How to Use Google Travel Tools and Maps to Plan a Trip
Due to the pandemic, travel has been slow in the past year and you might be a little rusty when it comes to picking up and traveling somewhere to visit friends and family or just planning a trip. getaway. Either way, Google has a few useful tools in Google Maps and Google’s travel site to help you start making those plans and stay safe along the way.
Getting started with the Google travel website
Google’s travel site is meant to be a companion site that can help you plan all the details of your trip. You can use it to book flights, make an itinerary and even explore interesting places to visit at your destination. If you have a Gmail account, chances are good that any flight reservations you make will automatically show up the next time you use Google’s travel site, which will make planning trip details a lot easier. Otherwise, Google Travel may suggest locations based on your search history and interests. While it can be a little scary, it can also be very useful.
If no destination has been chosen yet, Google will suggest locations in the “Explore” tab. You can filter these places based on flight cost and hotel, which gives you a pretty good idea of where to go.

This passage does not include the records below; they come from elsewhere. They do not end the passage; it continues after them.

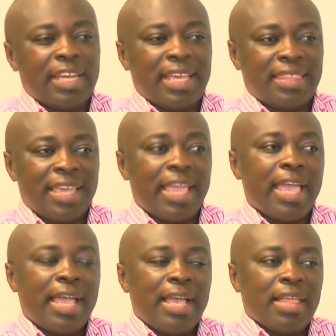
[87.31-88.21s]
And I
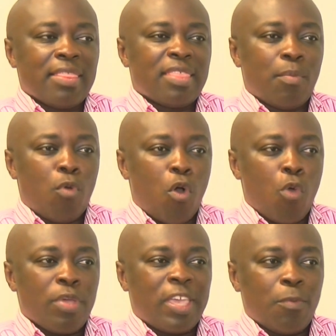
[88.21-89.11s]
think the
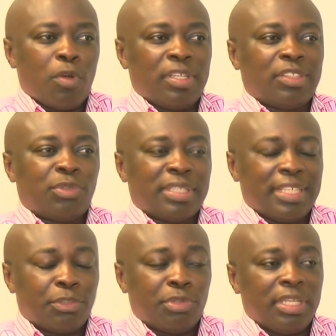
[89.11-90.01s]
more we keep on this
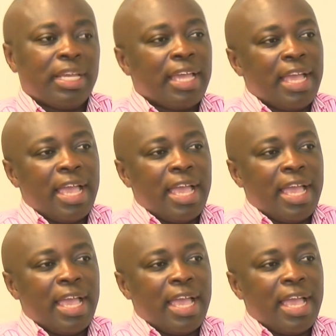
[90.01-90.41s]
trajectory,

After you choose a destination, Google offers you a few options as to what you would like to know. There is a “Discover” section which will detail the different points of interest. In big cities, you might find the amount of things to do or see endless. Fortunately, you can filter places and activities based on your personal interests.

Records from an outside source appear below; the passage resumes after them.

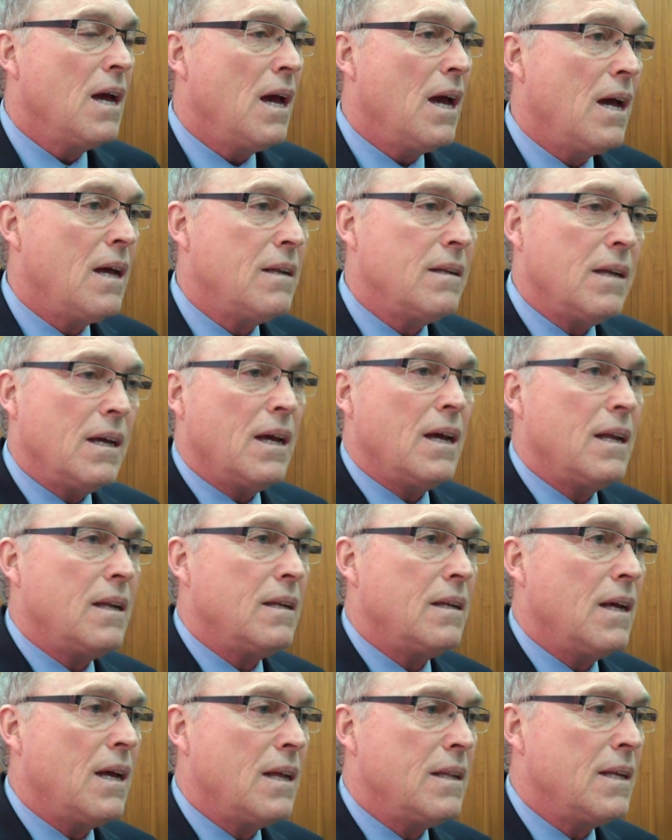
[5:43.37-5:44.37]
and
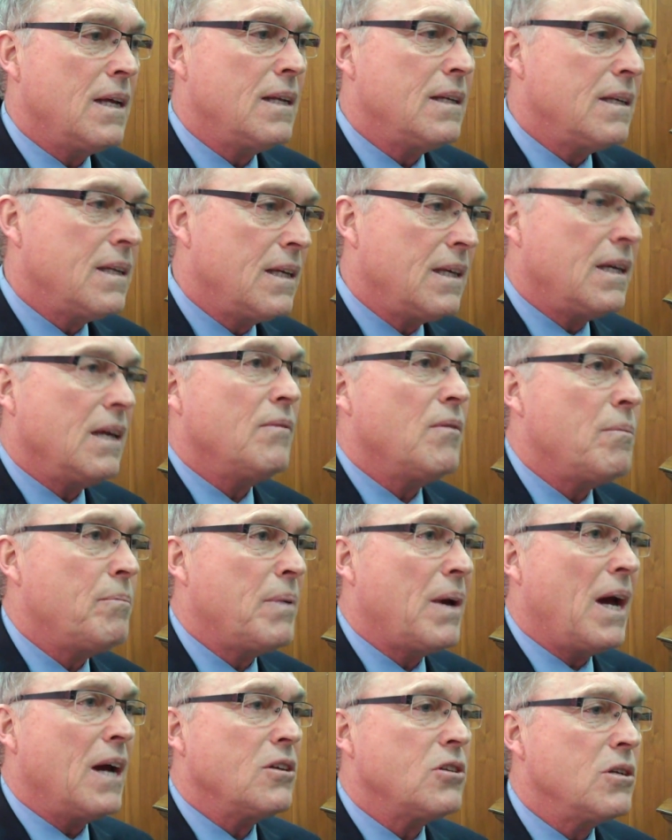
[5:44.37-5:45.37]
then give it
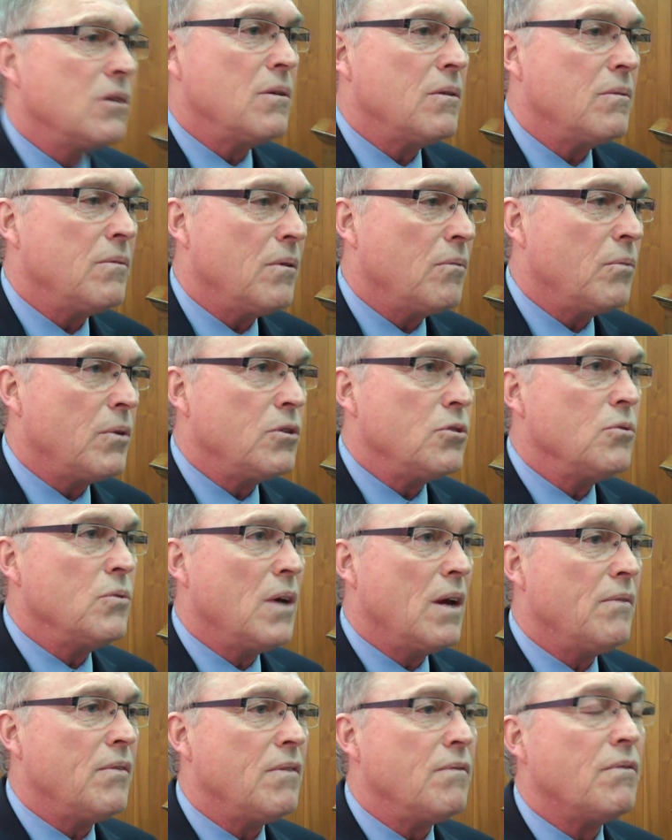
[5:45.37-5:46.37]
back to you when you
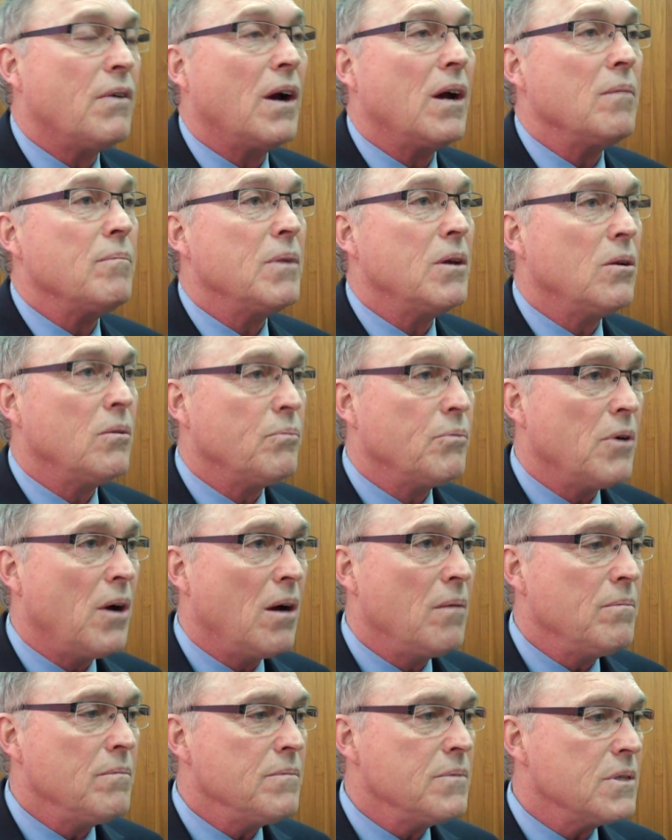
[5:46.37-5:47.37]
have environmental
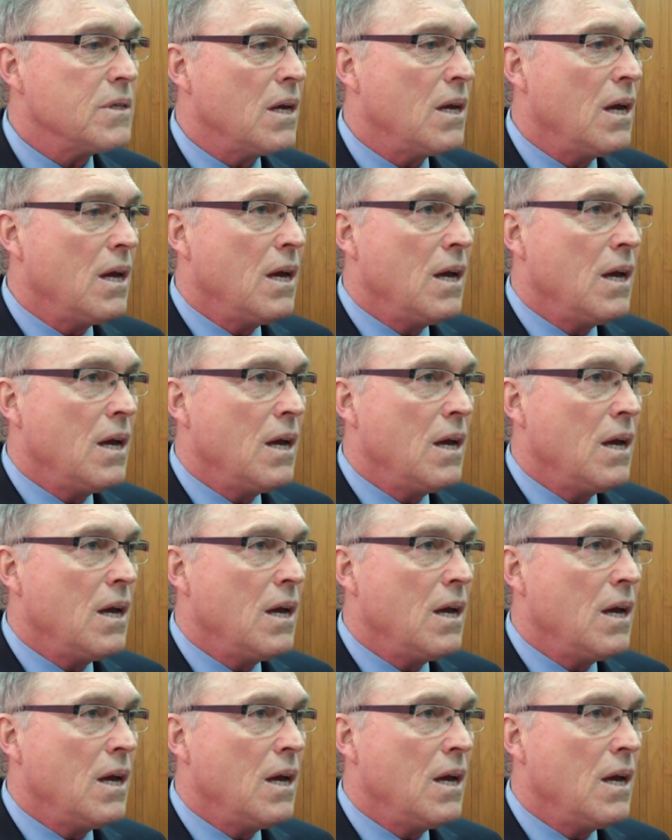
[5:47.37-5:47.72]
problems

If there are a few places that pique your curiosity, or if you already know you want to go, Google allows you to save them in the trip and pin them on the trip detail page. It sort of serves as a to-do list when you get to where you’re going.
Using the Google Map road trip feature
If you don’t plan to fly and want to avoid some COVID-19 hot spots, Google maps is probably the way to go. Again this year, Google added a feature to the Maps website that allows you to add stops along the route when planning the trip. Previously this was possible on mobile, but it didn’t lend itself well to planning a road trip to share with friends and family. Adding stops along the way with Google Maps on mobile was preferable for impromptu stops.

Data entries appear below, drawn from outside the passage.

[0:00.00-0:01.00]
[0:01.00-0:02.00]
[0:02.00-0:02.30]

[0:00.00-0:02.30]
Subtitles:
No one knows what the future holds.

Once you’ve set a starting point and a destination, you can add stops along the way. You can add anything from a city to rest areas and gas stations. You can do this either by manually entering a stop that you already want to take a break, or by choosing one of the criteria at the top of the screen. Google Maps allows you to refine your search according to these criteria:
|Hotels||Campgrounds||Restaurants||Coffee||fast food||Groceries||rest areas|
When selecting from any of these criteria, Google will also offer a few filters. For example, the choice of hotels will bring up a “Guest Rating” filter, as well as a “Amenities” filter, to make sure you have free Wi-Fi. Of course, if none of these are right for you, you can always search for whatever you want. The good thing is that these suggestions can add a bit of sparkle to the trip by suggesting something you never might have thought of, which makes the road trip even more exciting.
Once you find a point of interest, tap add a stop, and Google Maps will automatically insert it in the right place on the planned route. Unfortunately, there doesn’t seem to be a way to define how long you plan to spend at this stop, so the journey time may need to be calculated manually. On top of that, Google Maps has become a handy trip planner with enough tools to get you where you’re going and have fun along the way.
Planning a trip around COVID-19 restrictions
The main travel caveat right now is the looming risk of COVID-19. Fortunately, Google’s travel website and Maps both provide great tools for managing risk and assessing where you plan to go.
On the travel website, you can find up-to-date COVID-19 information for your destination quite easily. You can access this information by search and click on the destination. Below the main map which lists the date of your trip, the name of the region, and the weather, there will be a COVID information section. This section contains useful information such as the CDC’s travel advice website, COVID-19 statistics for that specific area, and the number of local cases.
By clicking on the “Travel Notice” button, you access the CDC’s COVID-19 card. This map is a risk assessment of most destinations in the world, color coded according to the degree of risk of getting there. The second button will search Google for COVID-19 information about where you are going, detailing data such as news, stats, and testing locations. The “local cases” button will display even more detailed information on active cases, vaccines administered and deaths in the region. All of this information is fantastic to have when traveling and is useful when planning your trip.